> [Work instruction]: No pictures should appear in the copy; otherwise retype the entries exactly.

> [Supplied records]:
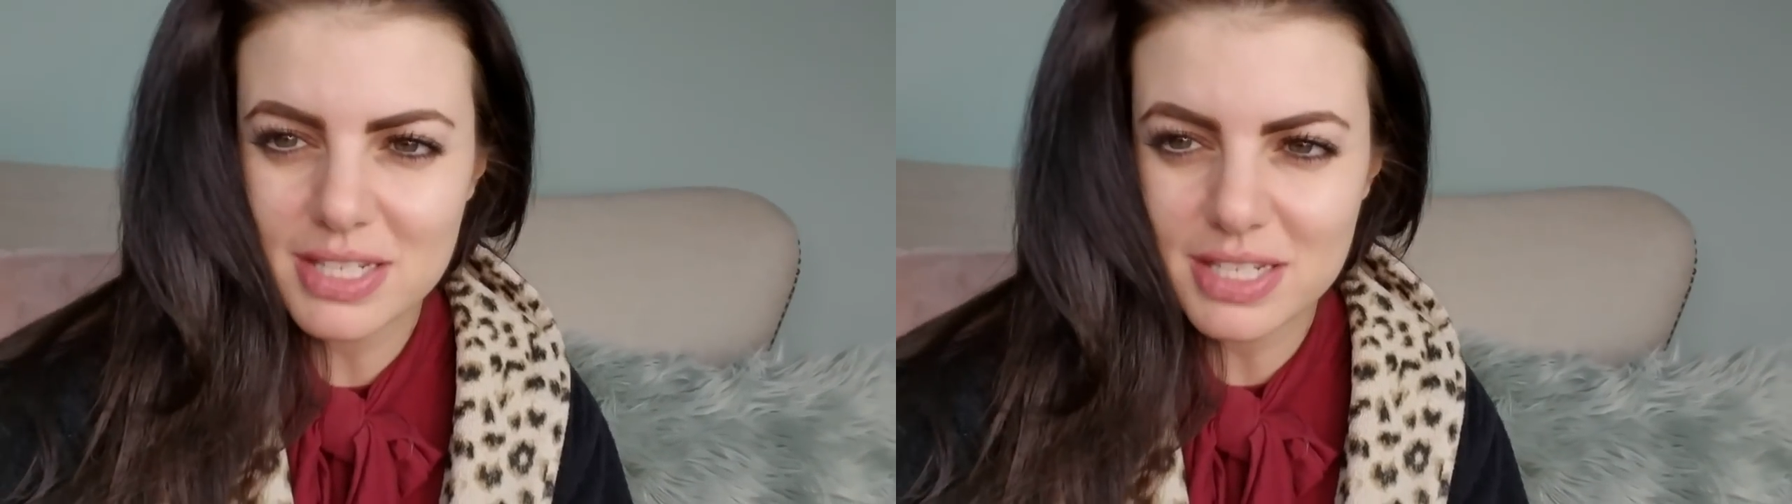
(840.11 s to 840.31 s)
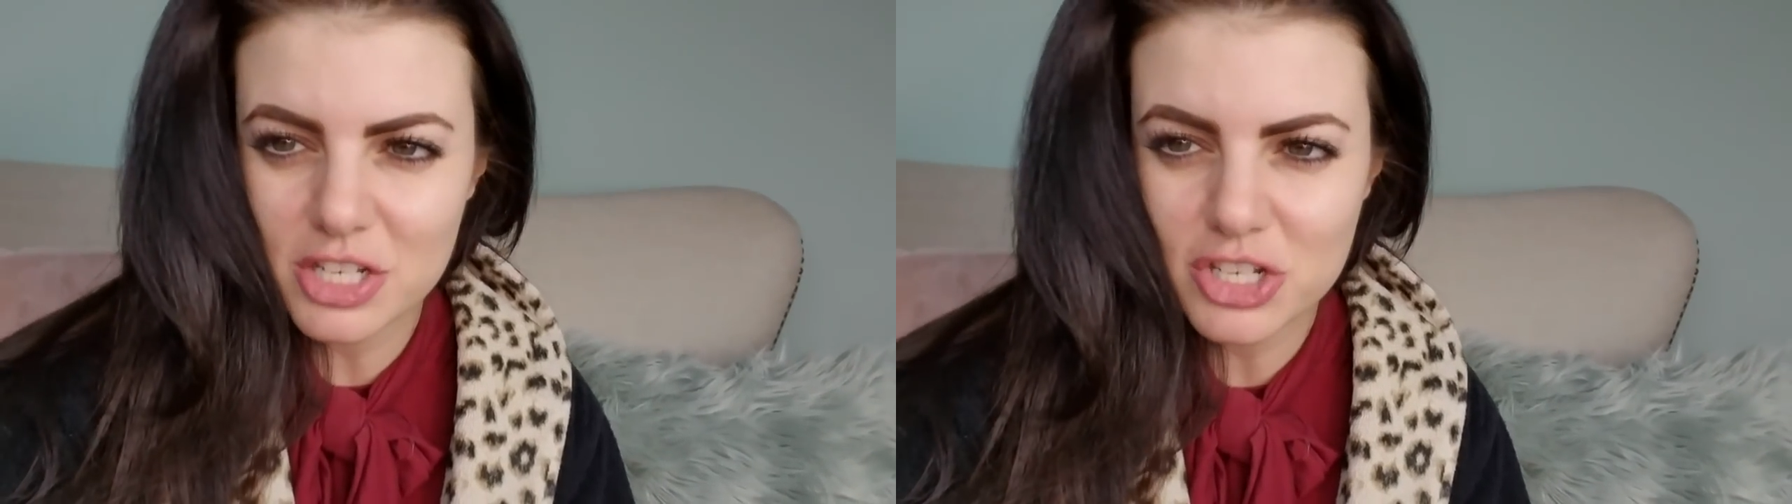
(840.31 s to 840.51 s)

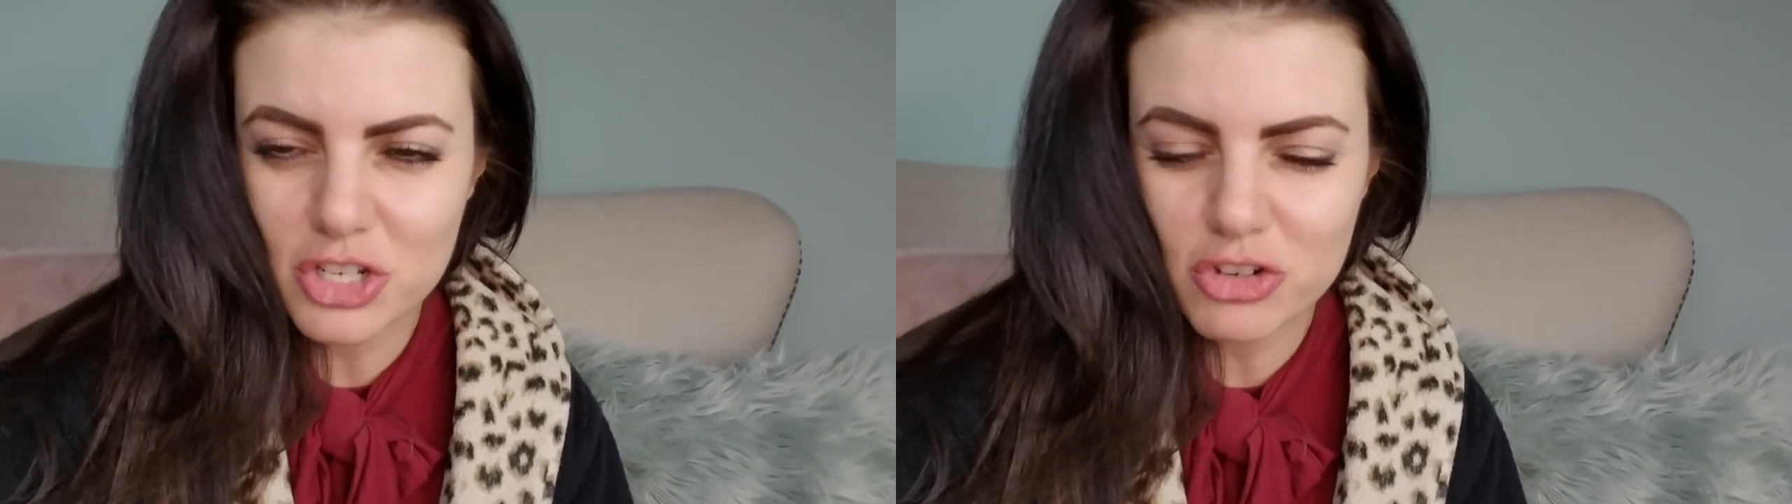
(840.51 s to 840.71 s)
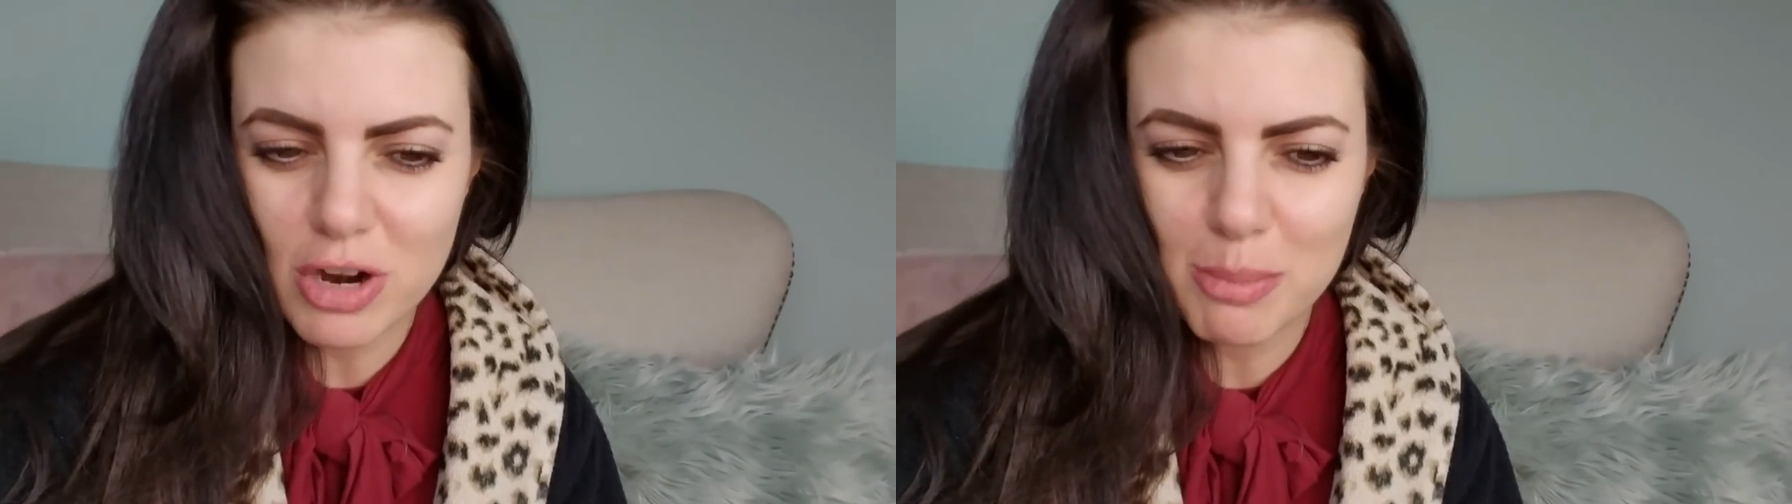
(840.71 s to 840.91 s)
Station
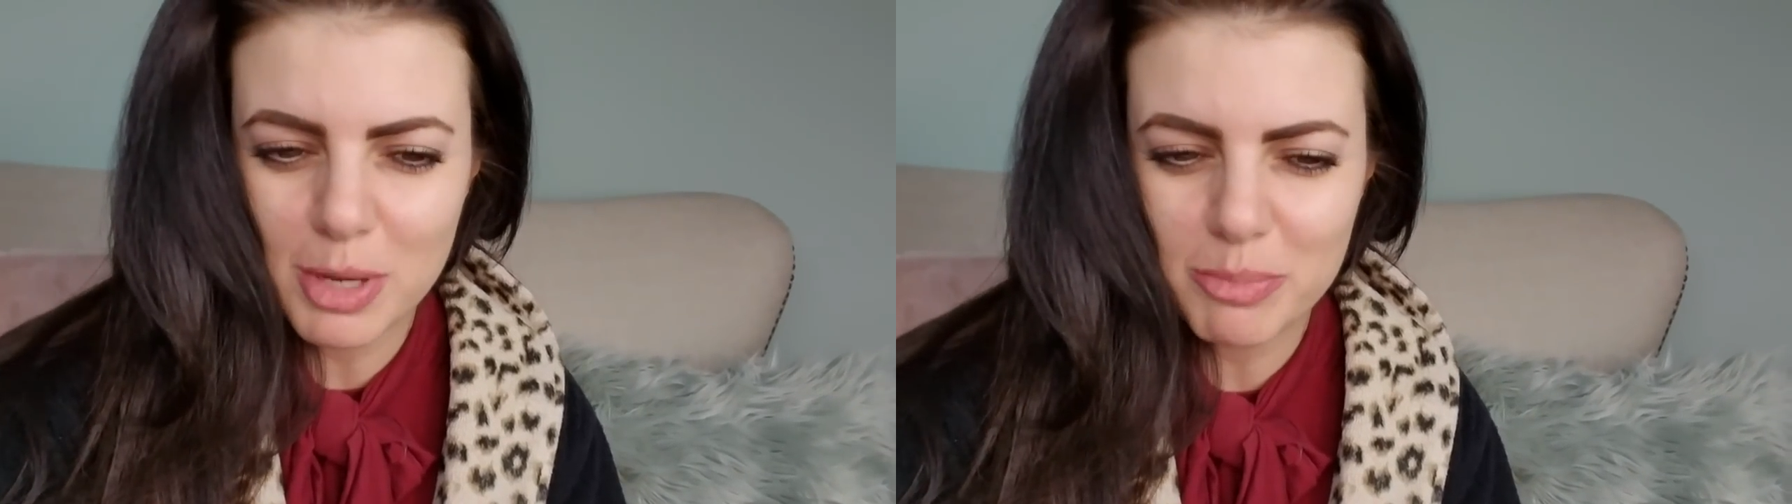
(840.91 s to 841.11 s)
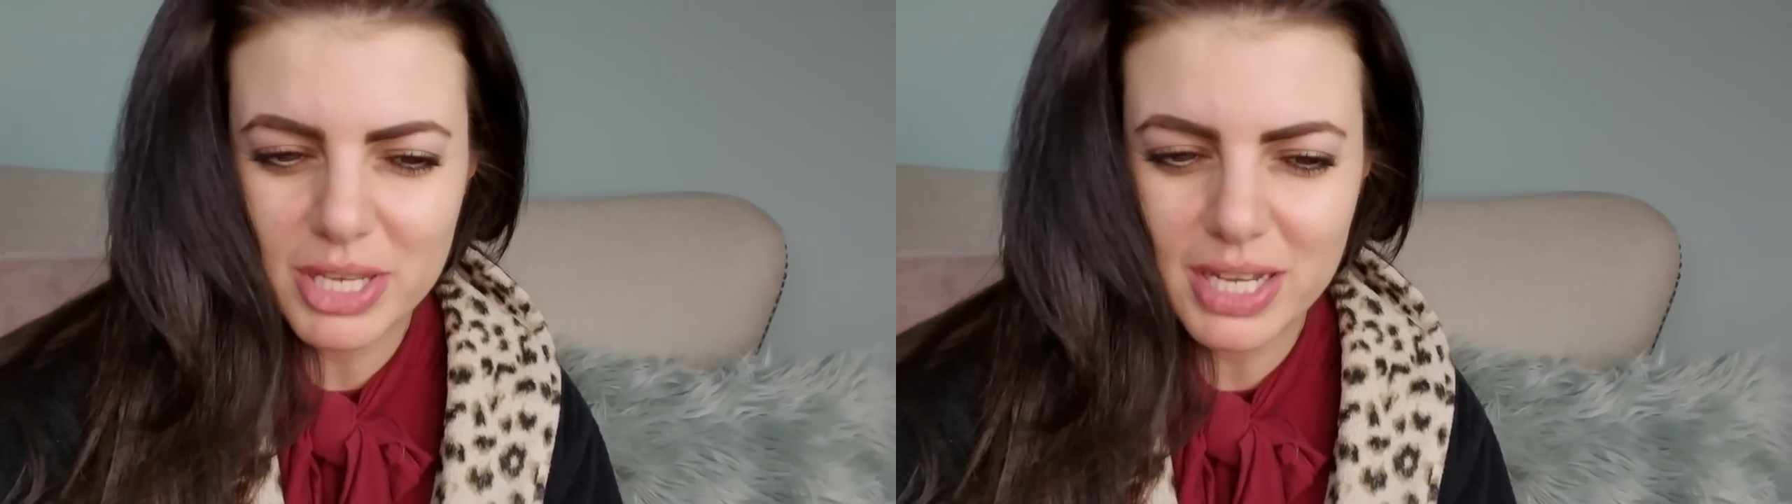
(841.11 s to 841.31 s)
drama
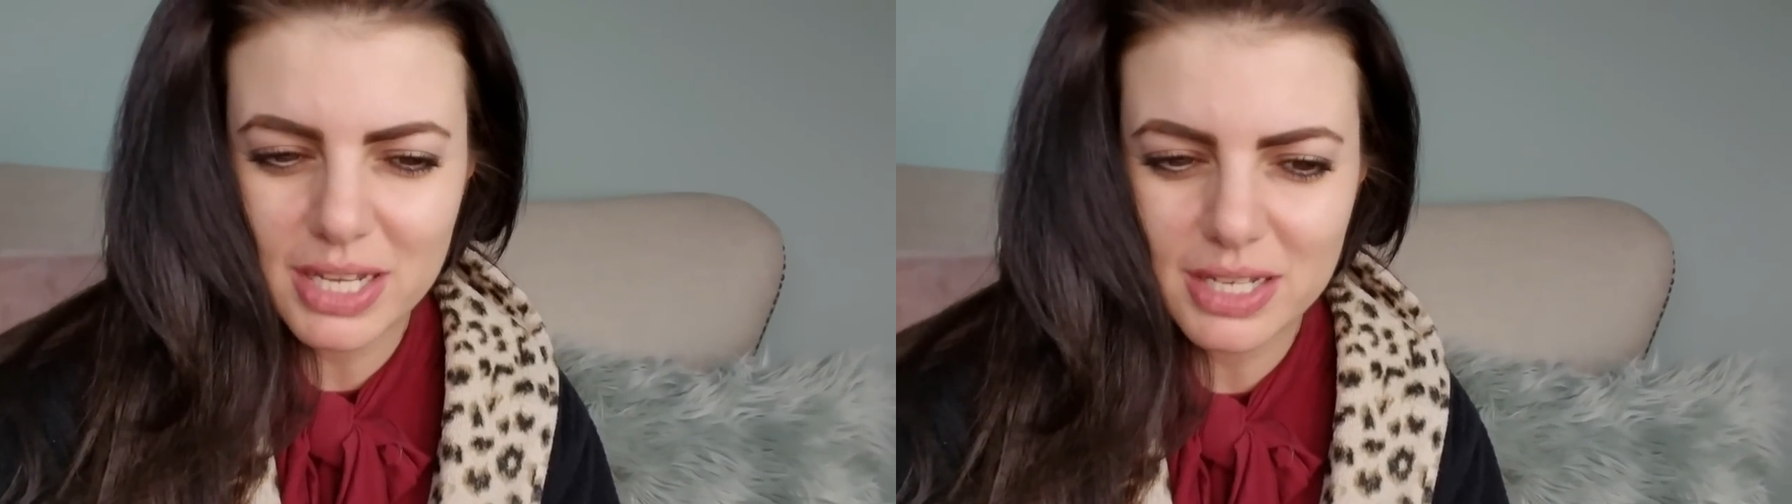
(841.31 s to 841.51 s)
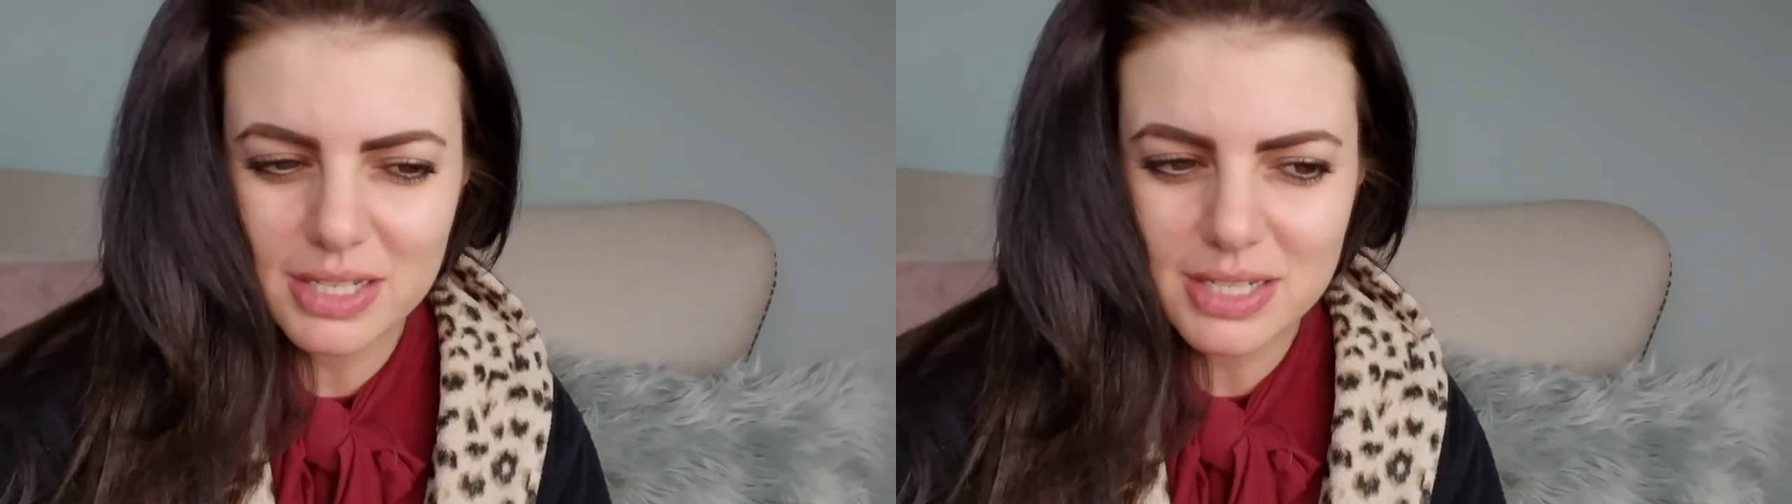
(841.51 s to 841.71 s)

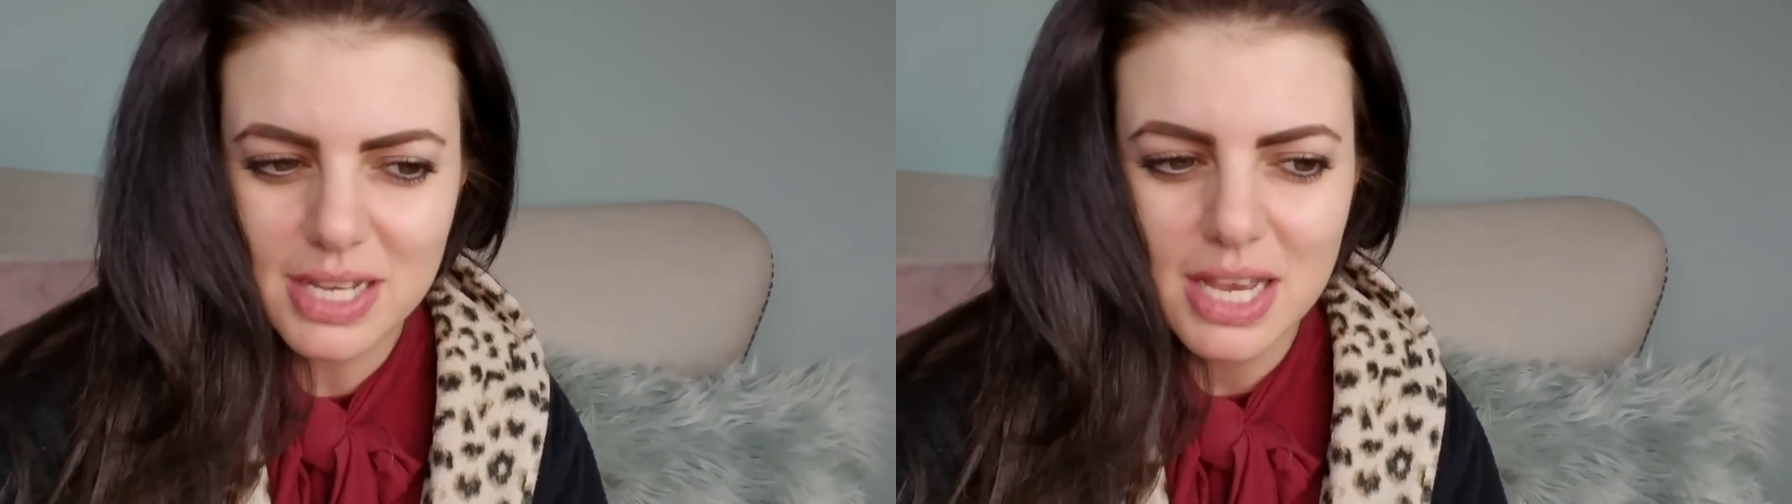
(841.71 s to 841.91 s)
because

> [Answer space]:
(840.11 s to 840.31 s)
(840.31 s to 840.51 s)

(840.51 s to 840.71 s)
(840.71 s to 840.91 s)
Station
(840.91 s to 841.11 s)
(841.11 s to 841.31 s)
drama
(841.31 s to 841.51 s)
(841.51 s to 841.71 s)

(841.71 s to 841.91 s)
because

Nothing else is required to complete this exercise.